Open pmelange opened this issue 6 years ago • 4 comments

When a node is set up with an uplink type of no-tunnel, a problem exists when the local uplink (Fritz box) goes offline. No tests are performed on the node to check if the ffuplink interface actually has a connection to the internet. This prevents the node from switching over to the OLSR smart gw.

This has a lot to do with the DHCP lease time of the Fritz box with a power failure senario. With my tests locally, it took up to 3 times the DHCP lease time before the ffuplink interface decides it is offline. With a default DHCP lease time of 1 week on the fritz boxes, it can result in a extremely long wait before failover.

But if the Fritz box is still powered, but the DSL connection is simply not working, then even the DHCP timeout will not help.

This is not an issue with the tunnel variations because the tunnel software (openvpn and tunneldigger) is in constant communication with the server to maintain state.


The OLSR daemon checks (per default) every 30 seconds if the internet is reachable. So, even though the local clients are still being forwarded over the ffuplink interface, the smart gw announcements stop relatively quick and neighbours no not use non-functioning uplink any more.

Like the OLSR daemon, perhaps it would be wise to set up some kind of ping watchdog which will, in regular intervals, check to see if the internet is reachable.
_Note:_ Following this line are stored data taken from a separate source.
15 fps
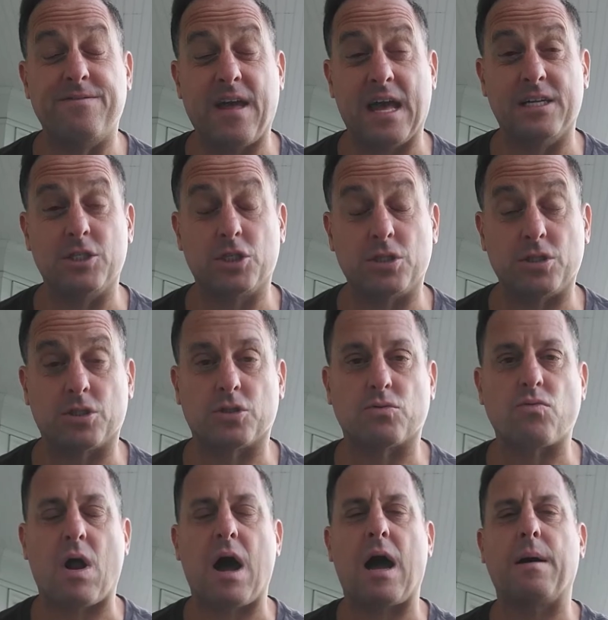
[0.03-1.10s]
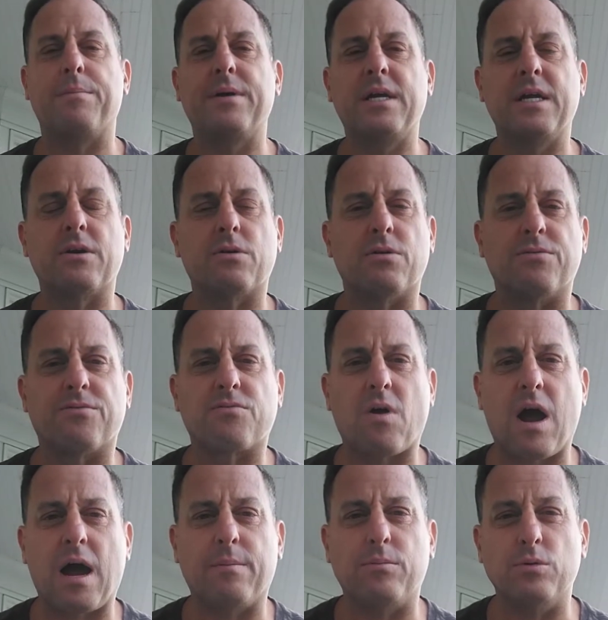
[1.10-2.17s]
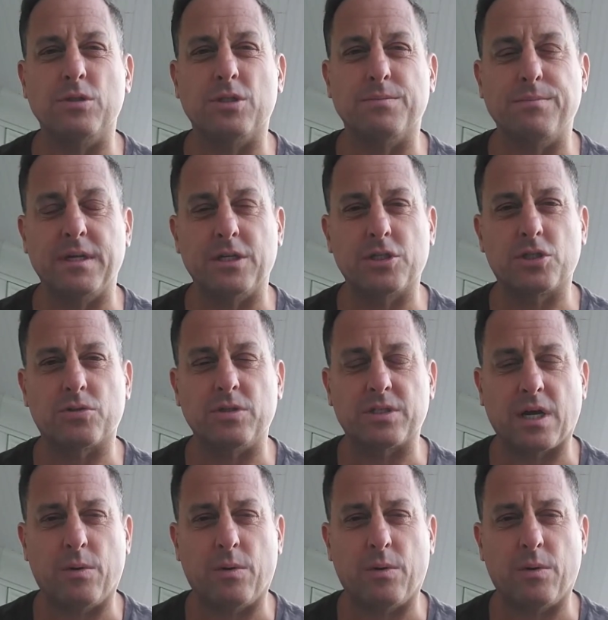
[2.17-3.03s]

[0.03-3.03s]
evangelist Robb here of Robb Woods Ministries.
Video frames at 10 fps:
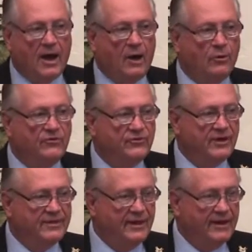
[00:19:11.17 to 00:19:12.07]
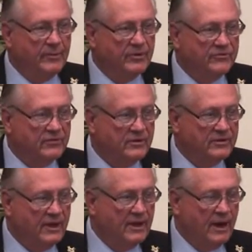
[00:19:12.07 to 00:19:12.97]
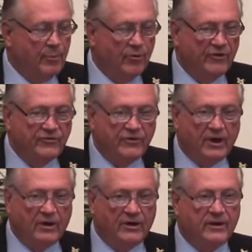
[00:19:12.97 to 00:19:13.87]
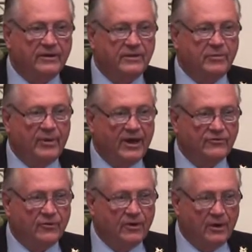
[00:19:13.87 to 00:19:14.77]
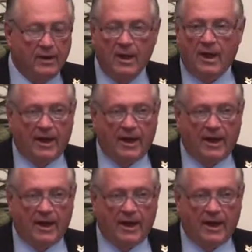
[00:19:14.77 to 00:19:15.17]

I would have shut that operation down and kicked the ambassador out,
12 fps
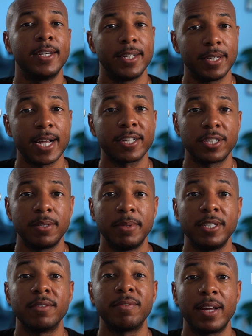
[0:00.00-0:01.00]
it actually
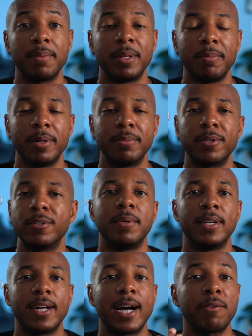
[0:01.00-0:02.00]
means family member,
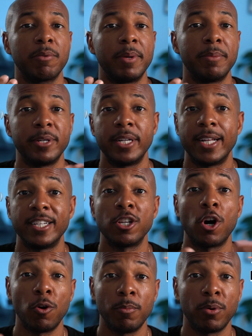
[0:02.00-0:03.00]
but I remembered it as
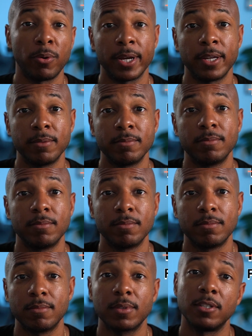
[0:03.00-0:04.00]
homeboy.
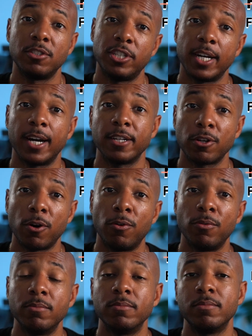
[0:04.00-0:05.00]
Cause is
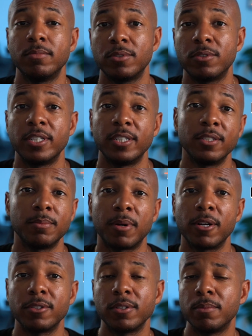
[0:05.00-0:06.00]
home, or in his
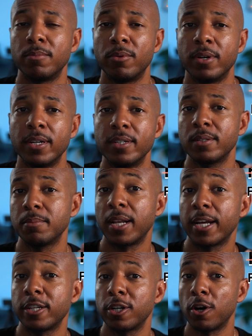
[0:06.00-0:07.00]
person, boy, but
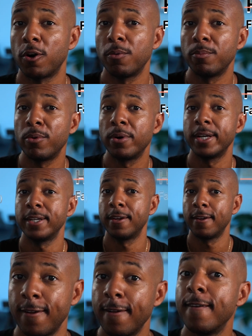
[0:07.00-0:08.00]
like your homeboy.
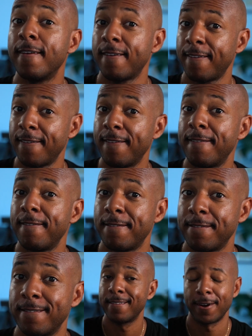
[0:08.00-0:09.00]

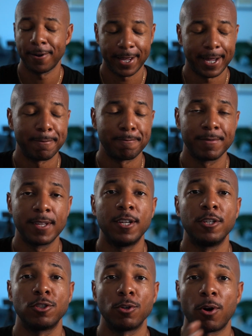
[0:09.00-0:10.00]
Okay,
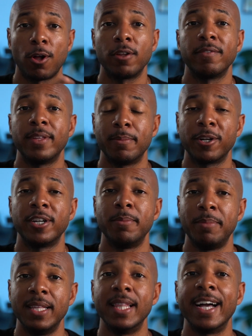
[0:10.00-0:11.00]
so all of them are gonna
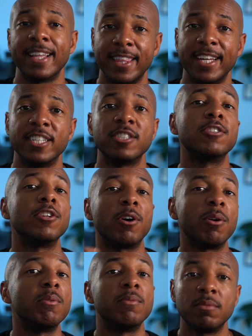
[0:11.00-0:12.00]
be like this,
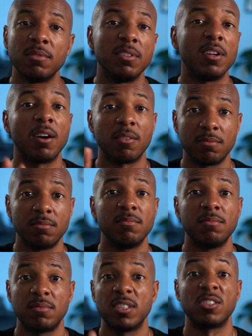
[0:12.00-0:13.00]
so, you know,
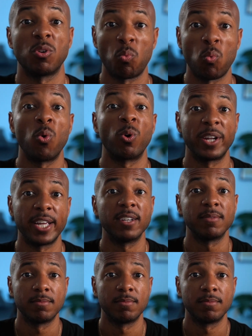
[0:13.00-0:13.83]
just a warning.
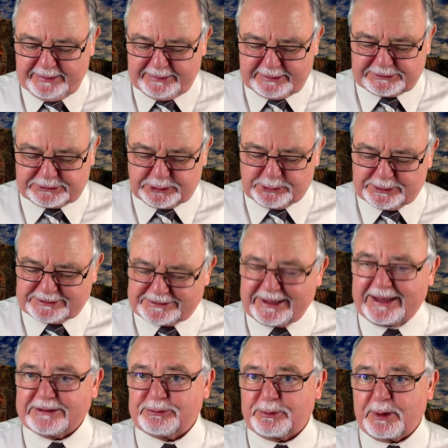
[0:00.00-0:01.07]
Yeshua
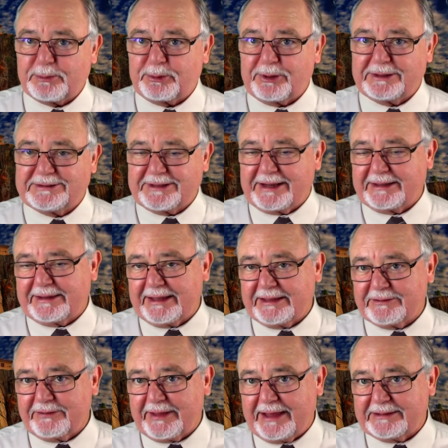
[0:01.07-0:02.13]
says, remember, he said at the
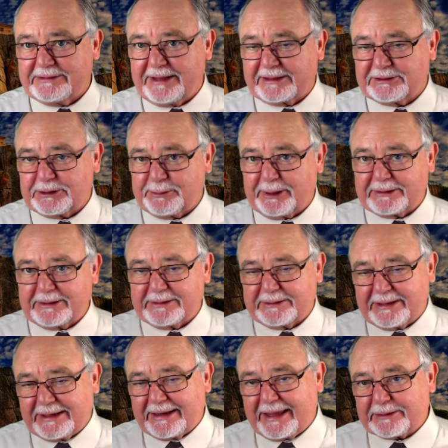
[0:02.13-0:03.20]
end of that section about the
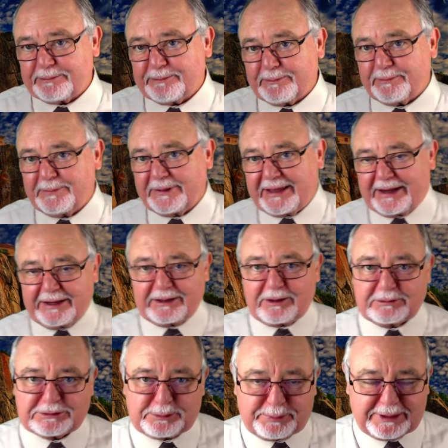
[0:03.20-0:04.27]
elect getting
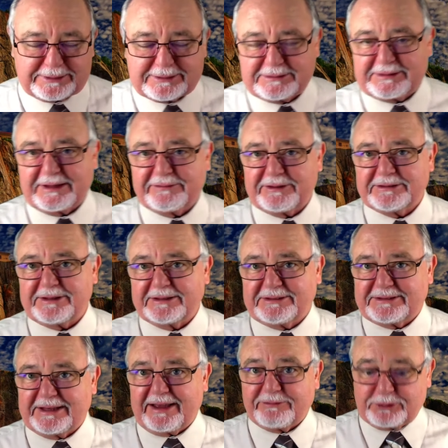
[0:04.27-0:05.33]
close to being deceived, he said,
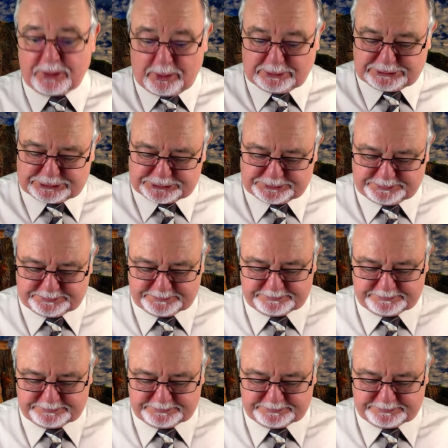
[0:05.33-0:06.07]
see, I've told you.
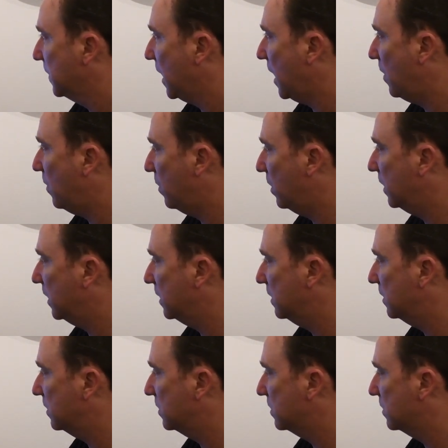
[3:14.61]
I wanted
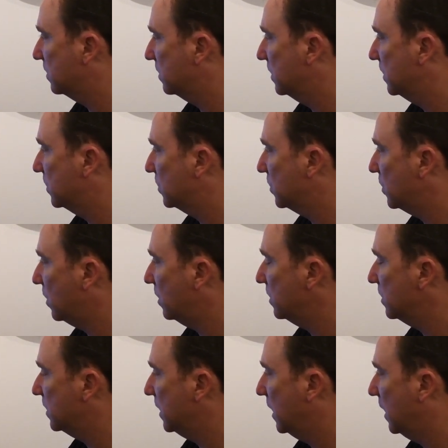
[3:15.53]
this
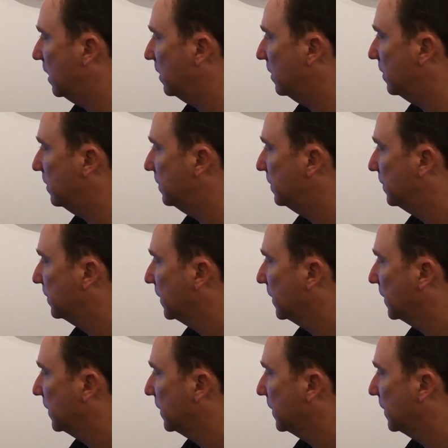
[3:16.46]
charging handle.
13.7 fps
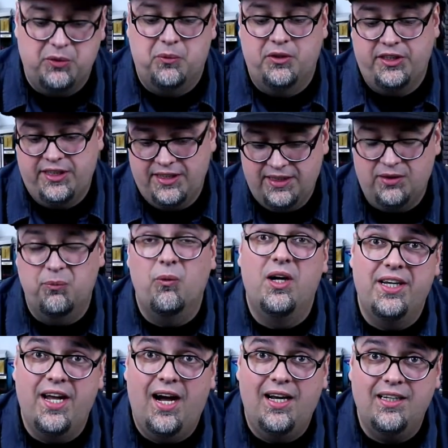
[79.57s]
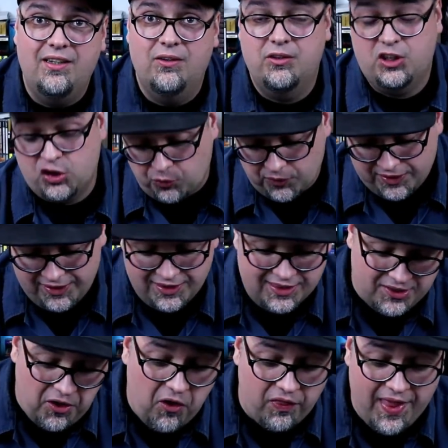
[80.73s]
sources and whatnot you know
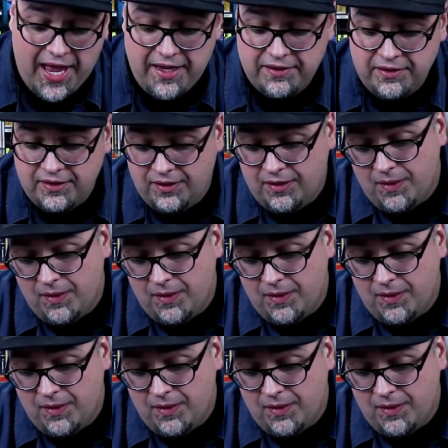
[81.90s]
screens and all that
pmelange avatar Jan 24 '19 10:01 pmelange

I have written a script which will test and take down or up the ffuplink interface accordingly. The OLSRd smart gw is active if the ping test fails on ffuplink. Otherwise, the direct route to the internet is active.

But there is still one issue which I am not sure how to resolve. If the connection to the internet via ffuplink doesn't work (FritzBox is on, but doesn't connect to the internet) the DNS queries are still being sent over WAN (which also doesn't have internet). No hostnames are resolving. I'm not sure how to get around this problem.

If anyone has any ideas how to get around the DNS issue, please comment. This is now a seperate issue (#660)

#!/bin/sh

. /lib/functions.sh

STATUS_FILE="/tmp/ffuplink_status"

[ -f "$STATUS_FILE" ] && STATUS=$(cat "$STATUS_FILE") || STATUS="up"

COMMUNITY=$(uci get freifunk.community.name)
SERVERS=$(uci get profile_${COMMUNITY}.interface.dns)

NEW_STATUS="down"
# if the old status is up, check that ffuplink is working
if [ $STATUS = "up" ]; then
  for server in $SERVERS; do
    # only test ipv4 addresses
    if [ ! $(echo "$server" | awk -F. "NF == 4") ]; then
      continue
    fi

    # ping test
    ping -c 1 -q -I ffuplink "$server" > /dev/null
    if [ $? = "0" ]; then
      NEW_STATUS="up"
      break
    fi
  done

  # take down ffuplink if the ping test failed
  if [ $NEW_STATUS = "down" ]; then
    ifdown ffuplink
  fi

# if the old status is down, check that wan is working
else
  for server in $SERVERS; do

    # only test ipv4 addresses
    if [ ! $(echo "$server" | awk -F. "NF == 4") ]; then
      continue
    fi
 
    # ping test
    ping -c 1 -q -I br-wan "$server" > /dev/null
    if [ $? = "0" ]; then
      NEW_STATUS="up"
      break
    fi
  done
 
  # bring up ffuplink if the ping test passed
  if [ $NEW_STATUS = "up" ]; then
    ifup ffuplink
  fi
fi

echo $NEW_STATUS > $STATUS_FILE

I recommend putting this in crontab and to run it every minute (maybe every two).

pmelange avatar Jan 24 '19 14:01 pmelange

The issue with DNS is relevant to all ffuplink types, therefore I have made it into a separate issue (#660)

pmelange avatar Jan 24 '19 16:01 pmelange

Do you think it would be good to integrate issue #610 into your script? Thus there would not be two scripts using ping every minute.